My question is, are the other types such as long, double, byte, char etc ever used in normal, everyday programming? What are some practical things these could be used for? What do they exist for?
With the possible exception of "short", which arguably is a bit of a waste of space-- sometimes literally, they're all horses for courses:
Use an int when you don't need fractional numbers and you've no reason to use anything else; on most processors/OS configurations, this is the size of number that the machine can deal with most efficiently;
Use a double when you need fractional numbers and you've no reason to use anything else;
Use a char when you want to represent a character (or possibly rare cases where you need two-byte unsigned arithmetic);
Use a byte if either you specifically need to manipulate a signed byte (rare!), or when you need to move around a block of bytes;
Use a boolean when you need a simple "yes/no" flag;
Use a long for those occasions where you need a whole number, but where the magnitude could exceed 2 billion (file sizes, time measurements in milliseconds/nanoseconds, in advanced uses for compacting several pieces of data into a single number);
Use a float for those rare cases where you either (a) are storing a huge number of them and the memory saving is worthwhile, or (b) are performing a massive number of calculations, and can afford the loss in accuracy. For most applications, "float" offers very poor precision, but operations can be twice as fast -- it's worth testing this on your processor, though, to find that it's actually the case! [*]
Use a short if you really need 2-byte signed arithmetic. There aren't so many cases...
[*] For example, in Hotspot on Pentium architectures, float and double operations generally take exactly the same time, except for division.

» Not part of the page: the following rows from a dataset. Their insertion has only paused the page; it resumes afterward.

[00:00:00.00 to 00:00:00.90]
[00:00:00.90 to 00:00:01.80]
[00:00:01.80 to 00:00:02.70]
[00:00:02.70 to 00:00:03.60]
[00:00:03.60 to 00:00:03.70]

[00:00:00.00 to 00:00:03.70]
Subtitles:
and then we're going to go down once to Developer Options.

Don't get too bogged down in the memory usage of these types unless you really understand it. For example:
every object size is rounded to 16 bytes in Hotspot, so an object with a single byte field will take up precisely the same space as a single object with a long or double field;
when passing parameters to a method, every type takes up 4 or 8 bytes on the stack: you won't save anything by changing a method parameter from, say, an int to a short! (I've seen people do this...)

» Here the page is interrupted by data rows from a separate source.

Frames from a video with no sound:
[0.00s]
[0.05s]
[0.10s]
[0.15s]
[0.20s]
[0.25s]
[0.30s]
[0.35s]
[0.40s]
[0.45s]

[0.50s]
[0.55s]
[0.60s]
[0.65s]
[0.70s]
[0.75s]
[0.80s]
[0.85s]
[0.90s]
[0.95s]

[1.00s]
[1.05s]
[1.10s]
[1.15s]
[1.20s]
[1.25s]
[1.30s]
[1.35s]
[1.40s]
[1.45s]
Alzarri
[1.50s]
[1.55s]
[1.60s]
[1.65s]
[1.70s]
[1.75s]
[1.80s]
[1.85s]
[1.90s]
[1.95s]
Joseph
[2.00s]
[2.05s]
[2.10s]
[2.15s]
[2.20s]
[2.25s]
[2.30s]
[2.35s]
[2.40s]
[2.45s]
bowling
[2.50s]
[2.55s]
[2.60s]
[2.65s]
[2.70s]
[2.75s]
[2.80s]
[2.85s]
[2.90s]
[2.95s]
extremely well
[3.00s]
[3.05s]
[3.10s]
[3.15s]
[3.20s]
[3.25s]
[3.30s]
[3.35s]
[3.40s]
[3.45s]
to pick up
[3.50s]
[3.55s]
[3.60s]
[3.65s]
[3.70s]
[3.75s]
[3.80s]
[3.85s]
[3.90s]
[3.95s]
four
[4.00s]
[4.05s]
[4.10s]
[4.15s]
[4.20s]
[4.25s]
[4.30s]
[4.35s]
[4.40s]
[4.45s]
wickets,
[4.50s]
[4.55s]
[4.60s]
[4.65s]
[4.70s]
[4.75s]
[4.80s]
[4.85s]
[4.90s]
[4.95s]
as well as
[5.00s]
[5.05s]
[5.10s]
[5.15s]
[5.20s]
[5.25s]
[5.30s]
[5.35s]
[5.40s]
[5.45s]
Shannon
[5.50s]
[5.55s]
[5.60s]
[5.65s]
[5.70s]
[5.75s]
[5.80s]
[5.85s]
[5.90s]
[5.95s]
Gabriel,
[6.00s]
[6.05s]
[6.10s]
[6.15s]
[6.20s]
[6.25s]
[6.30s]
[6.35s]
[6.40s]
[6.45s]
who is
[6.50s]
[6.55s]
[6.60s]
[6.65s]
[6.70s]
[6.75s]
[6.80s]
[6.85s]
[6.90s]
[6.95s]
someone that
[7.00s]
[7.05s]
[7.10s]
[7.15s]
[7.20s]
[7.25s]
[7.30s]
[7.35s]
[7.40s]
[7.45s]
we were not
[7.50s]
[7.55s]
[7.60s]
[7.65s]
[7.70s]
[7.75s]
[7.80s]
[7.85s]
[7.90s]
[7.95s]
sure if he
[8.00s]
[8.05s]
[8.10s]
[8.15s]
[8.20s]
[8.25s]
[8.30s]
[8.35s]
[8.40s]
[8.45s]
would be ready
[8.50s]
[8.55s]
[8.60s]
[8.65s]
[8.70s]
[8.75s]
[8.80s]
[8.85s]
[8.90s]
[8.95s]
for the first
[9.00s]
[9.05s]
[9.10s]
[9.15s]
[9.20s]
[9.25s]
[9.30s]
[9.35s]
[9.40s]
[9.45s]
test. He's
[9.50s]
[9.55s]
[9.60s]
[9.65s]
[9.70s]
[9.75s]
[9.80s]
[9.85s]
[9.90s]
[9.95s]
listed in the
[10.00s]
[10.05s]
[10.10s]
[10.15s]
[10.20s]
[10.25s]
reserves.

Obviously, there are certain API calls (e.g. various calls for non-CPU intensive tasks that for some reason take floats) where you just have to pass it the type that it asks for...!
Note that String isn't a primitive type, so it doesn't really belong in this list.
A java int is 32 bits, while a long is 64 bits, so when you need to represent integers larger than 2^31, long is your friend. For a typical example of the use of long, see System.currentTimeMillis()
A byte is 8 bits, and the smallest addressable entity on most modern hardware, so it is needed when reading binary data from a file.
A double has twice the size of a float, so you would usually use a double rather than a float, unless you have some restrictions on size or speed and a float has sufficient capacity.
A short is two bytes, 16 bits. In my opinion, this is the least necessary datatype, and I haven't really seen that in actual code, but again, it might be useful for reading binary file formats or doing low level network protocols. For example ip port numbers are 16 bit.
Char represents a single character, which is 16 bits. This is the same size as a short, but a short is signed (-32768 to 32767) while a char is unsigned (0 to 65535). (This means that an ip port number probably is more correctly represented as a char than a short, but this seems to be outside the intended scope for chars...)
For the really authorative source on these details, se the java language specification.
You can have a look here about the primitive types in Java.
The main interest between these types are the memory usage. For example, int uses 32bits while byte only uses 8bits.
Imagine that you work on large structure (arrays, matrices...), then you will better take care of the type you are using in order to reduce the memory usage.
I guess there are several purposes to types of that kind:
1) They enforce restrictions on the size (and sign) of variables that can be stored in them.
2) They can add a bit of clarity to code (e.g. if you use a char, then anyone reading the code knows what you plan to store in it).
3) They can save memory. if you have a large array of numbers, all of which will be unsigned and below 256, you can declare it as an array of bytes, saving some memory compared with if you declared an array of ints.
4) You need long if the numbers you need to store are larger than 2^32 and a double for very large floating point numbers.
The primitive data types are required because they are the basis of every complex collection.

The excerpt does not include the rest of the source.